#### [What is needed]
In the entries below, work out how many lines include "frames", and write only that number.

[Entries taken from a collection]
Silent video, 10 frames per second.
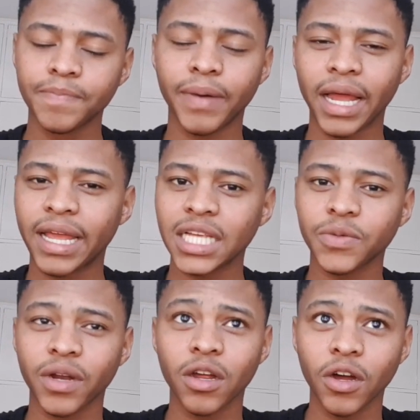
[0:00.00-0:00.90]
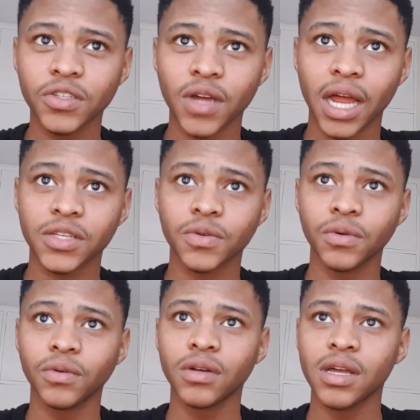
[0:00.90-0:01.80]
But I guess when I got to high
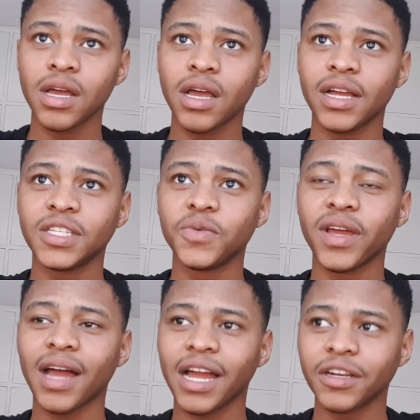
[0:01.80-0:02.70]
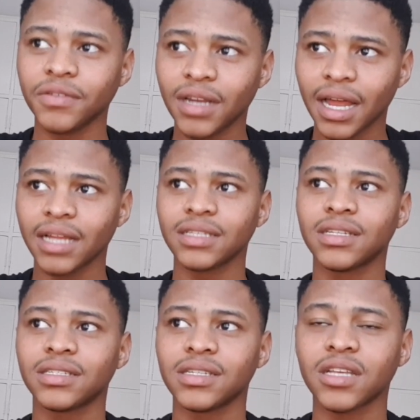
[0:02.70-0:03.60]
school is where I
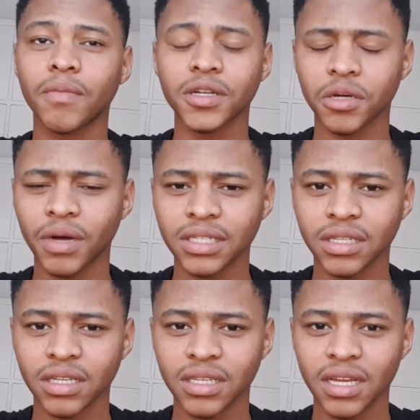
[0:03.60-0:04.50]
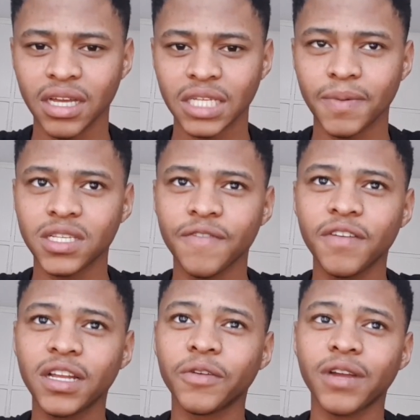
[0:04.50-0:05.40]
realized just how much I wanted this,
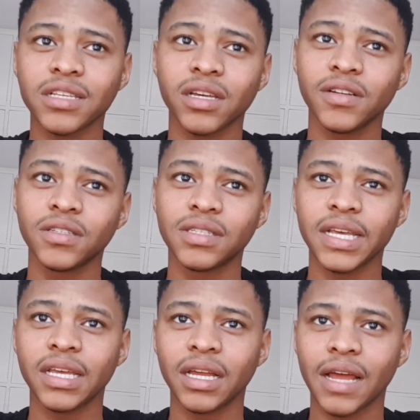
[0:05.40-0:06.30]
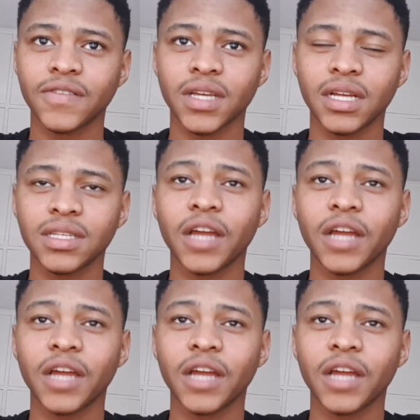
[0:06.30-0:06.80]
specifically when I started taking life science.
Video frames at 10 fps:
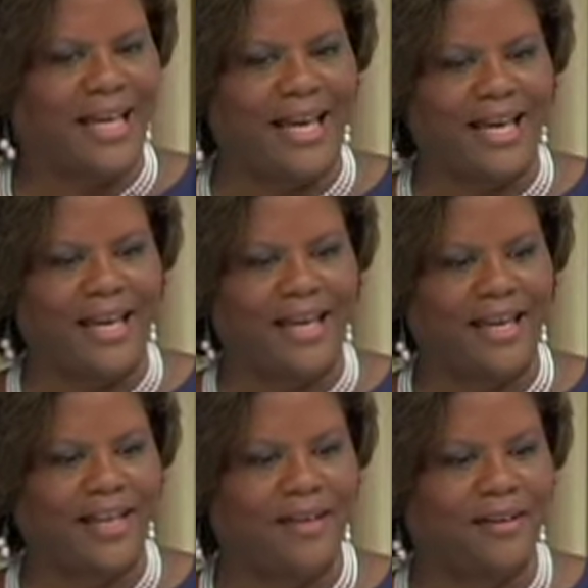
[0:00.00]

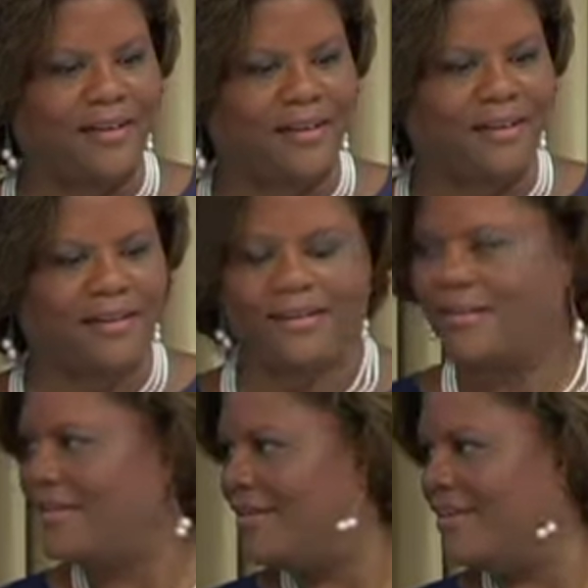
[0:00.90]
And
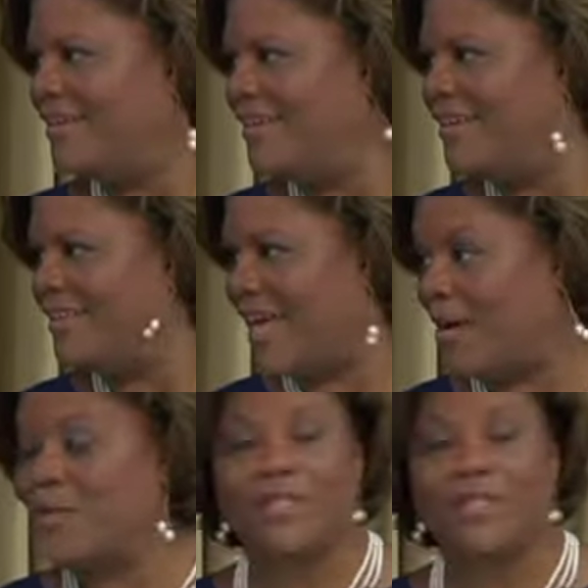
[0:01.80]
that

#### [Exercise result]
2